2) If you need to search a character variable for multiple different substrings.

Here is how PRXMATCH works in the Ist case.

*Prxmatch () function is very useful in locating the matching strings;

DATA finda2z;
INPUT ID $ 1-3 string $ 5-10;
prxmatch=prxmatch("/[a-zA-Z]/",string);
DATALINES;
001 ACBED
002 11
003 12
004 zx
005 11 2c
006 abc123
;
run;


proc print;
run;

Output:


*Here PRXMATCH function will return the start position of matching string. In this case, a to z or A to Z.

If you want to find out which observation has matching string for a specified variable.

Use the following code.

prxmatch=prxmatch("/[a-zA-Z]/",string)>0;

*If match found, the value returned is 1 or else 0.



To keep those records that do not match this pattern you will look for those records where PRXMATCH returns a zero.

PRXMATCH () function is very helpful If you need to search a character variable for multiple different substrings in a variable.

Problem: Select observations where AETERM has substrings ‘ nausea’, ‘vomiting’ and ‘fever’.

The old method is to combine several INDEX function statements together with OR conditions like as …..

if index(aeterm,'nausea') > 0 or
if index(aeterm,'vomiting') > 0 or
if index(aeterm,'fever') > 0 ;

The PRXMATCH function can do this all in one statement. Less typing….few lines of code.

if prxmatch ("m/nausea|vomiting|fever/i",aeterm) > 0 ;

The 'm' option in perl-regular-expression means, PRXMATCH is going to start a matching operation.
The 'i' option tells SAS not to worry about the case, i.e, consider  "NAUSEA" as same as "nausea" while searching for a match.
Another advantage of using this 'i' modifier is we can make parts of a string case sensitive and insensitive using  ( i:)  or (-i:).
( i:)  turns ON the case insensitive search
(-i:) - turn OFF the case insensitive search

Pipes ‘|’ should be used to separate the search strings.

Please refer PRXMATCH in the Functions section of the SAS Language Reference: Dictionary in the Online SAS Documentation for more information.

PRXMATCH special characters and it's meaning:
^ - start with

$ - end with
\D - any non digits
\d - digits
? - may or may not have?
| - or
* - repeating
( i:) - turns ON the case insensitive search

(-i:) - turn OFF the case insensitive search




Wednesday, March 10, 2010

$UPCASEw. format

We all know the importance of UPCASE function in handling the character case strings. But do you know that a format can let you do the same as the UPCASE function (upcasing the variables).
$UPCASEw. format works similar to the UPCASE Function.

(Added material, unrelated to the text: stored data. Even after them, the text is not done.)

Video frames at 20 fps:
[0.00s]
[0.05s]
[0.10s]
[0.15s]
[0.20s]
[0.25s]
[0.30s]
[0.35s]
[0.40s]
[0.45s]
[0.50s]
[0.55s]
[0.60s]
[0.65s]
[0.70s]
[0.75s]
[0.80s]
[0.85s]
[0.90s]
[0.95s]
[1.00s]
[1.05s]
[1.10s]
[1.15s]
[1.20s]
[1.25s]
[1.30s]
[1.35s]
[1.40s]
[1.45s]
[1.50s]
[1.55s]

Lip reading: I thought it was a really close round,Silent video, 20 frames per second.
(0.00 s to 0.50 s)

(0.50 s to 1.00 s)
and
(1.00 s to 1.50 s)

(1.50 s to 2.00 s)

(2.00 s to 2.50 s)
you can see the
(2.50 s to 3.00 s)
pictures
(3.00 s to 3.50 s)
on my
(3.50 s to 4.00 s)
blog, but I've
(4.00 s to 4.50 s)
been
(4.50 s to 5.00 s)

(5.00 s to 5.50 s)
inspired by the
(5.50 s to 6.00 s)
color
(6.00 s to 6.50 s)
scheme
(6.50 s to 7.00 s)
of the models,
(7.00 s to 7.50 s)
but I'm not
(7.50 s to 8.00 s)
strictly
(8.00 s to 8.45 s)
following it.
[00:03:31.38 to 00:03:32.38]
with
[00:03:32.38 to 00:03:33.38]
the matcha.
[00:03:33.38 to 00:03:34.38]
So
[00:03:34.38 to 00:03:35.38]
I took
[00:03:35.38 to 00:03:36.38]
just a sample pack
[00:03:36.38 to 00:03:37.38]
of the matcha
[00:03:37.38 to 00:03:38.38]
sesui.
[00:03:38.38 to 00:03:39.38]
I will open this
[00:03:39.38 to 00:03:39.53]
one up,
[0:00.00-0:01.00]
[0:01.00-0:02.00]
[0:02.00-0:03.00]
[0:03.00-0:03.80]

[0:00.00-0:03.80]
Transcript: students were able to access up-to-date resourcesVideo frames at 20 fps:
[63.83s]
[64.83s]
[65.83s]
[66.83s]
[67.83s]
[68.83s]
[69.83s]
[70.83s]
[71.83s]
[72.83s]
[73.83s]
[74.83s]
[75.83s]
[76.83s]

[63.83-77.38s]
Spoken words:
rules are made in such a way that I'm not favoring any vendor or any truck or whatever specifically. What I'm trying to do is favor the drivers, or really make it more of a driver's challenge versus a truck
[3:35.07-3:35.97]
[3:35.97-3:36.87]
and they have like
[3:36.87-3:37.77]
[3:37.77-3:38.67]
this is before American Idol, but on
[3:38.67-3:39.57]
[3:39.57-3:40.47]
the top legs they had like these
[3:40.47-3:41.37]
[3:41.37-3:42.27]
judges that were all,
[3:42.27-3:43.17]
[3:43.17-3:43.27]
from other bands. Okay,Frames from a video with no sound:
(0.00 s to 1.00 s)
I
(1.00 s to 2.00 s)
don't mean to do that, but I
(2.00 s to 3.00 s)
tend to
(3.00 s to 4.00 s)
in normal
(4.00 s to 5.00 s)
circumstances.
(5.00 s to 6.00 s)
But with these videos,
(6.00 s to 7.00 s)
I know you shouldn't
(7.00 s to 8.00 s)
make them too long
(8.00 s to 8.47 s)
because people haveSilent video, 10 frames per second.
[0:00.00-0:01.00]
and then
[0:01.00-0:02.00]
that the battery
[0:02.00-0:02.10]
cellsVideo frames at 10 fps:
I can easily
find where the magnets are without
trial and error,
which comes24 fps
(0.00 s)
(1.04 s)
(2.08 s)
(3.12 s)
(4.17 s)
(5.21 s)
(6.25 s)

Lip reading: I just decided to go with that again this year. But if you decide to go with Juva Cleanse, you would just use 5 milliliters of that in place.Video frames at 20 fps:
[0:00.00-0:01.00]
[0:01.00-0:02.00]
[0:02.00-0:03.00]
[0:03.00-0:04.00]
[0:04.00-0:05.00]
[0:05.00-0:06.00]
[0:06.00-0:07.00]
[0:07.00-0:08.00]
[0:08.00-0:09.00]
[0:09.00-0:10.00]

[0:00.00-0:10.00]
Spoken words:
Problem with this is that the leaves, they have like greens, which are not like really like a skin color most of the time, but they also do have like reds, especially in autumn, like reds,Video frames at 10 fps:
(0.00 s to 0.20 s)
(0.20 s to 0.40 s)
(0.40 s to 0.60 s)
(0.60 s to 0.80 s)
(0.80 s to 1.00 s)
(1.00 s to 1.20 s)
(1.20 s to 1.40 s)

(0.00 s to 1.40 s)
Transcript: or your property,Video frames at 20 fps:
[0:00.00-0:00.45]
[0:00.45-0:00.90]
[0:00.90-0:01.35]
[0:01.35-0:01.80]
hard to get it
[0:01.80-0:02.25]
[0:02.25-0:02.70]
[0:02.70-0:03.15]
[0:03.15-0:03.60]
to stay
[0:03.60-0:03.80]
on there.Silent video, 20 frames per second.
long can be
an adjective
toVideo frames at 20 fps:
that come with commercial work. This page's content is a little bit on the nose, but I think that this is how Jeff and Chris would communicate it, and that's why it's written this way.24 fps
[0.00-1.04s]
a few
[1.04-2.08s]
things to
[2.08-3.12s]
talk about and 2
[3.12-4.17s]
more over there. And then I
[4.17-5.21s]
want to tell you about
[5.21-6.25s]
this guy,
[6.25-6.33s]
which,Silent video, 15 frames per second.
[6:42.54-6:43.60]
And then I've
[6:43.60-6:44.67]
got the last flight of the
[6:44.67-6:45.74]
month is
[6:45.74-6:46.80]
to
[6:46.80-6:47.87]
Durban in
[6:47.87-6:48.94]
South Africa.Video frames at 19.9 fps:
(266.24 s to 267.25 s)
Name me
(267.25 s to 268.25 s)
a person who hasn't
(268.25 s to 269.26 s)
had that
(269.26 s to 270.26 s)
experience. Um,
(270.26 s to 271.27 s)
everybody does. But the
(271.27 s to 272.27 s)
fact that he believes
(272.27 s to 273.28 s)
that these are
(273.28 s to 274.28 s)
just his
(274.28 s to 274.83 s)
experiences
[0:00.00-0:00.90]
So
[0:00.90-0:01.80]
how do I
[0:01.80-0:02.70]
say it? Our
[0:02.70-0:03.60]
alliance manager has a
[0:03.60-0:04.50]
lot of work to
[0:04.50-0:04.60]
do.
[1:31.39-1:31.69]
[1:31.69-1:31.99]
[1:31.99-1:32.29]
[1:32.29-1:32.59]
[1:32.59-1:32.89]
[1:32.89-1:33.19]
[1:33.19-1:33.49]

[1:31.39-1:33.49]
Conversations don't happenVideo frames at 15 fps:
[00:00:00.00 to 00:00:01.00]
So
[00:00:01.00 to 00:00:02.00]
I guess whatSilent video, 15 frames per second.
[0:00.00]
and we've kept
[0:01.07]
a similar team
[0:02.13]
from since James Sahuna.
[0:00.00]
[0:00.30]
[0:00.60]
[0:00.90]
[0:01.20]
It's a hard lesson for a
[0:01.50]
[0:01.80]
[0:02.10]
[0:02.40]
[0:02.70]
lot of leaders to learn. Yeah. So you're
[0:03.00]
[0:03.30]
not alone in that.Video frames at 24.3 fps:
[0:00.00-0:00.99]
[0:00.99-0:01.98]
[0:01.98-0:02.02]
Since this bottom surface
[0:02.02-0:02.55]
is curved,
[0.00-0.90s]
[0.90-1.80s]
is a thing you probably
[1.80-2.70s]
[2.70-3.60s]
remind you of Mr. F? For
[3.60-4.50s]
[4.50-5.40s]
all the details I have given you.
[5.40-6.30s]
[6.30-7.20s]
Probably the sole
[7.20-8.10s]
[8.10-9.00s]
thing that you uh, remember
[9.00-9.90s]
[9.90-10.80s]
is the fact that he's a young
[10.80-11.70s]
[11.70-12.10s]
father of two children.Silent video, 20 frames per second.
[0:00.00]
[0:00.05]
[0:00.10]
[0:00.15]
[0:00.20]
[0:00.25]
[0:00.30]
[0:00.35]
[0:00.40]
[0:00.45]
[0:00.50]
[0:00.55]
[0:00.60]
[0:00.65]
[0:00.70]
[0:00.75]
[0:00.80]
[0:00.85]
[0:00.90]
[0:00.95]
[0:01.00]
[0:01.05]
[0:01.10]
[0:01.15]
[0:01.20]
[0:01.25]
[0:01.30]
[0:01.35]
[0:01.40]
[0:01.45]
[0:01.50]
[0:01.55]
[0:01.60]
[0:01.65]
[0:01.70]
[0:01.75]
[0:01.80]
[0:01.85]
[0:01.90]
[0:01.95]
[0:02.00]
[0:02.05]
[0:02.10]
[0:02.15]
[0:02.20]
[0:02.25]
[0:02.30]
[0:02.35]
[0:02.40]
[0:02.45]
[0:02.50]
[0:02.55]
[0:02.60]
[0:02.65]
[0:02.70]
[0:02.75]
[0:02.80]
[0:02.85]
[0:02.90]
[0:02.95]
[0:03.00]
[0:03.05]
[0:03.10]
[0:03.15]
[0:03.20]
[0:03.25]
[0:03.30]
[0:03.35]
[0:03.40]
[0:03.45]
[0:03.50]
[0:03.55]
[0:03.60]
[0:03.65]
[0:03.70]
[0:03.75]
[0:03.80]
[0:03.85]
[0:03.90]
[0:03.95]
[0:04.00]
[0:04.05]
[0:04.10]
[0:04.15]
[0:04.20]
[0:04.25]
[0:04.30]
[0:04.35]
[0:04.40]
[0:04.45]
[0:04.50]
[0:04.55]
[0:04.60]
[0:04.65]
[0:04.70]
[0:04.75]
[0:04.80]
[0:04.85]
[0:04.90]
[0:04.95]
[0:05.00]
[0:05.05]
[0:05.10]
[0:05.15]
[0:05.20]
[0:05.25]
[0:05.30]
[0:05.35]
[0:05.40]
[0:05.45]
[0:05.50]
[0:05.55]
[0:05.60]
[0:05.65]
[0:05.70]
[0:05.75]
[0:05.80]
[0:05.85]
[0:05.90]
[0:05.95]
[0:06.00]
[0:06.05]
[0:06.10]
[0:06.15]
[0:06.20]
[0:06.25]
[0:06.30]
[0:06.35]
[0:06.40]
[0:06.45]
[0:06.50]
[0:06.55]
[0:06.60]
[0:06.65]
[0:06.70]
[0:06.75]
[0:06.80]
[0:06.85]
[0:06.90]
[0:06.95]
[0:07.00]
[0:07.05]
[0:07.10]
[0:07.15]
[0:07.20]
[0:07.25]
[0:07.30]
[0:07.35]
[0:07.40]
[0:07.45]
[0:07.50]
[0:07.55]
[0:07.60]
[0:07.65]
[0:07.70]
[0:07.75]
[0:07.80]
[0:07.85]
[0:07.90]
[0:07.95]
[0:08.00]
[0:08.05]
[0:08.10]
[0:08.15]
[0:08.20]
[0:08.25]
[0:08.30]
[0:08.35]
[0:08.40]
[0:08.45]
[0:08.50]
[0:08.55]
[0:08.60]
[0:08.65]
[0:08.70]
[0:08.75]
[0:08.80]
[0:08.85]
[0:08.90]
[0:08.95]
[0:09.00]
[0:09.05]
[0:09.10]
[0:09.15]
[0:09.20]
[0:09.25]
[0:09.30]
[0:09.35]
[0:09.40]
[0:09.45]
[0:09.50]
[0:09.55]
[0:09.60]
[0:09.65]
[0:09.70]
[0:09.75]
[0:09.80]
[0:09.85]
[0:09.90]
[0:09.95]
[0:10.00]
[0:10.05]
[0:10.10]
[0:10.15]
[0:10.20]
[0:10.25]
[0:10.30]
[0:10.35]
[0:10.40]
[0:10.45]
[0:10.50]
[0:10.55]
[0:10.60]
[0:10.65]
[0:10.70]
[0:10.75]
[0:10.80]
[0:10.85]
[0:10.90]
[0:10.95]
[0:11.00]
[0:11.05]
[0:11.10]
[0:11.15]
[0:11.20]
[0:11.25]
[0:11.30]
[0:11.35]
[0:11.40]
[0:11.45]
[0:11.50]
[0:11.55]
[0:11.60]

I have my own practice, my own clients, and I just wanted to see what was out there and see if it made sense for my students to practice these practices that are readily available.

It also does one more thing which UPCASE function doesn’t. i.e: $UPCASEw. format let you apply length to the variable.

Remember that w specifies the width of the output field.

Example:
*********************************************************;
data new;
*convert it to uppercase;
name="studysas blog";
format name $upcase.;
newname=put(name, $upcase32.);
*Put function let you apply $upcase format;
run;
**********************************************;

*The length of the new variable newname will be 32.